▶ **Problem details**: Down to the final line, print the records again exactly.

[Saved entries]
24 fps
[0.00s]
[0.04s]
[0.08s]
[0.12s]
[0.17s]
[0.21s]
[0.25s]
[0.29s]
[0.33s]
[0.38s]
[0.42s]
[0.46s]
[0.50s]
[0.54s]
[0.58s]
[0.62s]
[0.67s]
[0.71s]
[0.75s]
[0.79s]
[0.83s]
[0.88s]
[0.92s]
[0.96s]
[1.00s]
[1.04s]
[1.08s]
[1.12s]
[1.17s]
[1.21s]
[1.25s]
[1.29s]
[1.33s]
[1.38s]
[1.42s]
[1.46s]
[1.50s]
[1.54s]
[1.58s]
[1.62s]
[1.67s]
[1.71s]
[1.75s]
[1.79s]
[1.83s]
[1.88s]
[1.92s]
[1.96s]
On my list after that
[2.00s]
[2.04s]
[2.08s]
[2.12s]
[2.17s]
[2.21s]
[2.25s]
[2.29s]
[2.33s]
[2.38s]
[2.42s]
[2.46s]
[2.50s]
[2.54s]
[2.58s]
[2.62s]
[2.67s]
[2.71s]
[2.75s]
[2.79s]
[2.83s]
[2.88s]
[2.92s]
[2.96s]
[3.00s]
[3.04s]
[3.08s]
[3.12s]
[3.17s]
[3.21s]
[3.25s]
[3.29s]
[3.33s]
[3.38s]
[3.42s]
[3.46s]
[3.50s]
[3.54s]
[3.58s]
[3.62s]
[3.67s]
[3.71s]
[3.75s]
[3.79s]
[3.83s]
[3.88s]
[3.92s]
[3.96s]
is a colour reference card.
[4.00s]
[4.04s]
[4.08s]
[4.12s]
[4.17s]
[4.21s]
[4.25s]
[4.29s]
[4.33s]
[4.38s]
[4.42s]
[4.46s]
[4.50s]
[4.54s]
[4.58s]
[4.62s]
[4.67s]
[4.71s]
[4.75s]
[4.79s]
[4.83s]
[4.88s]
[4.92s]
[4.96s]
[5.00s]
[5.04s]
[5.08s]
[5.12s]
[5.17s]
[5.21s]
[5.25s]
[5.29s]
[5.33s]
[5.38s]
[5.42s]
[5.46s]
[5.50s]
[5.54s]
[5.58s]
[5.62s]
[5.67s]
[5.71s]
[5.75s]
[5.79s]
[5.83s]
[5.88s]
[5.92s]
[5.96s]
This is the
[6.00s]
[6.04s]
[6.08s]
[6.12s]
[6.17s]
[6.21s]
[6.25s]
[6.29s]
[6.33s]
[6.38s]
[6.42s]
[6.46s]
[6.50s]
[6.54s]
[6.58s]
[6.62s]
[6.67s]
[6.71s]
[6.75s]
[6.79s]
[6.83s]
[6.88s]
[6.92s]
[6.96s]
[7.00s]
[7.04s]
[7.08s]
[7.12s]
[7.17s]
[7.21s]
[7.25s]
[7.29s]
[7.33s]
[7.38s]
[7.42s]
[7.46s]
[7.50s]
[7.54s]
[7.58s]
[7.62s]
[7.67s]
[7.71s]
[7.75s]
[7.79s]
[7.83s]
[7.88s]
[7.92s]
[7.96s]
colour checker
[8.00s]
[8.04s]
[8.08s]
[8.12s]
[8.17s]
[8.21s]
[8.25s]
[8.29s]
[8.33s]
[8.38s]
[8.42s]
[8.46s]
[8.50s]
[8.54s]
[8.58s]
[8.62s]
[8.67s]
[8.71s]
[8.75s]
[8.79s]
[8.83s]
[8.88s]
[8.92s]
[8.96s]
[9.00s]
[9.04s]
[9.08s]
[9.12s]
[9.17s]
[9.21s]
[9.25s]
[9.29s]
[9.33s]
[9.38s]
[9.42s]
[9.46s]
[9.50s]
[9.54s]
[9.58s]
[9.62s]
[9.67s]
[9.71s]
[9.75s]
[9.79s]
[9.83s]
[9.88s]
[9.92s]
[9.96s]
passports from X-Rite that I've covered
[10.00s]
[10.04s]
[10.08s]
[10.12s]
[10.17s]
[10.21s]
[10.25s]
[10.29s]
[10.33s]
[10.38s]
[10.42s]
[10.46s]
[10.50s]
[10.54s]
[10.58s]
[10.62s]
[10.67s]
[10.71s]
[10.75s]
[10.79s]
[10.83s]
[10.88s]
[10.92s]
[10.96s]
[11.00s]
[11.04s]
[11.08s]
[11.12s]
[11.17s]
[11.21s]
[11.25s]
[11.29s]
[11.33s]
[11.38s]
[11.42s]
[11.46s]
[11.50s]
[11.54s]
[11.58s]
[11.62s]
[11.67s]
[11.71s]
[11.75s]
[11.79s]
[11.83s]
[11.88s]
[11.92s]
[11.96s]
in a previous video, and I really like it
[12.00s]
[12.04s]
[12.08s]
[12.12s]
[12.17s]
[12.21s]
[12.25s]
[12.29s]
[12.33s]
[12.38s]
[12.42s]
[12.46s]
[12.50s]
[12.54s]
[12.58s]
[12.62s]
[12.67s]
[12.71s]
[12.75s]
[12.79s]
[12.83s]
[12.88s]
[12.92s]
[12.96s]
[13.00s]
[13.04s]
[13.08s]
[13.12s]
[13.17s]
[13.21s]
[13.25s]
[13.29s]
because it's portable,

▶ **Problem solution**:
24 fps
[0.00s]
[0.04s]
[0.08s]
[0.12s]
[0.17s]
[0.21s]
[0.25s]
[0.29s]
[0.33s]
[0.38s]
[0.42s]
[0.46s]
[0.50s]
[0.54s]
[0.58s]
[0.62s]
[0.67s]
[0.71s]
[0.75s]
[0.79s]
[0.83s]
[0.88s]
[0.92s]
[0.96s]
[1.00s]
[1.04s]
[1.08s]
[1.12s]
[1.17s]
[1.21s]
[1.25s]
[1.29s]
[1.33s]
[1.38s]
[1.42s]
[1.46s]
[1.50s]
[1.54s]
[1.58s]
[1.62s]
[1.67s]
[1.71s]
[1.75s]
[1.79s]
[1.83s]
[1.88s]
[1.92s]
[1.96s]
On my list after that
[2.00s]
[2.04s]
[2.08s]
[2.12s]
[2.17s]
[2.21s]
[2.25s]
[2.29s]
[2.33s]
[2.38s]
[2.42s]
[2.46s]
[2.50s]
[2.54s]
[2.58s]
[2.62s]
[2.67s]
[2.71s]
[2.75s]
[2.79s]
[2.83s]
[2.88s]
[2.92s]
[2.96s]
[3.00s]
[3.04s]
[3.08s]
[3.12s]
[3.17s]
[3.21s]
[3.25s]
[3.29s]
[3.33s]
[3.38s]
[3.42s]
[3.46s]
[3.50s]
[3.54s]
[3.58s]
[3.62s]
[3.67s]
[3.71s]
[3.75s]
[3.79s]
[3.83s]
[3.88s]
[3.92s]
[3.96s]
is a colour reference card.
[4.00s]
[4.04s]
[4.08s]
[4.12s]
[4.17s]
[4.21s]
[4.25s]
[4.29s]
[4.33s]
[4.38s]
[4.42s]
[4.46s]
[4.50s]
[4.54s]
[4.58s]
[4.62s]
[4.67s]
[4.71s]
[4.75s]
[4.79s]
[4.83s]
[4.88s]
[4.92s]
[4.96s]
[5.00s]
[5.04s]
[5.08s]
[5.12s]
[5.17s]
[5.21s]
[5.25s]
[5.29s]
[5.33s]
[5.38s]
[5.42s]
[5.46s]
[5.50s]
[5.54s]
[5.58s]
[5.62s]
[5.67s]
[5.71s]
[5.75s]
[5.79s]
[5.83s]
[5.88s]
[5.92s]
[5.96s]
This is the
[6.00s]
[6.04s]
[6.08s]
[6.12s]
[6.17s]
[6.21s]
[6.25s]
[6.29s]
[6.33s]
[6.38s]
[6.42s]
[6.46s]
[6.50s]
[6.54s]
[6.58s]
[6.62s]
[6.67s]
[6.71s]
[6.75s]
[6.79s]
[6.83s]
[6.88s]
[6.92s]
[6.96s]
[7.00s]
[7.04s]
[7.08s]
[7.12s]
[7.17s]
[7.21s]
[7.25s]
[7.29s]
[7.33s]
[7.38s]
[7.42s]
[7.46s]
[7.50s]
[7.54s]
[7.58s]
[7.62s]
[7.67s]
[7.71s]
[7.75s]
[7.79s]
[7.83s]
[7.88s]
[7.92s]
[7.96s]
colour checker
[8.00s]
[8.04s]
[8.08s]
[8.12s]
[8.17s]
[8.21s]
[8.25s]
[8.29s]
[8.33s]
[8.38s]
[8.42s]
[8.46s]
[8.50s]
[8.54s]
[8.58s]
[8.62s]
[8.67s]
[8.71s]
[8.75s]
[8.79s]
[8.83s]
[8.88s]
[8.92s]
[8.96s]
[9.00s]
[9.04s]
[9.08s]
[9.12s]
[9.17s]
[9.21s]
[9.25s]
[9.29s]
[9.33s]
[9.38s]
[9.42s]
[9.46s]
[9.50s]
[9.54s]
[9.58s]
[9.62s]
[9.67s]
[9.71s]
[9.75s]
[9.79s]
[9.83s]
[9.88s]
[9.92s]
[9.96s]
passports from X-Rite that I've covered
[10.00s]
[10.04s]
[10.08s]
[10.12s]
[10.17s]
[10.21s]
[10.25s]
[10.29s]
[10.33s]
[10.38s]
[10.42s]
[10.46s]
[10.50s]
[10.54s]
[10.58s]
[10.62s]
[10.67s]
[10.71s]
[10.75s]
[10.79s]
[10.83s]
[10.88s]
[10.92s]
[10.96s]
[11.00s]
[11.04s]
[11.08s]
[11.12s]
[11.17s]
[11.21s]
[11.25s]
[11.29s]
[11.33s]
[11.38s]
[11.42s]
[11.46s]
[11.50s]
[11.54s]
[11.58s]
[11.62s]
[11.67s]
[11.71s]
[11.75s]
[11.79s]
[11.83s]
[11.88s]
[11.92s]
[11.96s]
in a previous video, and I really like it
[12.00s]
[12.04s]
[12.08s]
[12.12s]
[12.17s]
[12.21s]
[12.25s]
[12.29s]
[12.33s]
[12.38s]
[12.42s]
[12.46s]
[12.50s]
[12.54s]
[12.58s]
[12.62s]
[12.67s]
[12.71s]
[12.75s]
[12.79s]
[12.83s]
[12.88s]
[12.92s]
[12.96s]
[13.00s]
[13.04s]
[13.08s]
[13.12s]
[13.17s]
[13.21s]
[13.25s]
[13.29s]
because it's portable,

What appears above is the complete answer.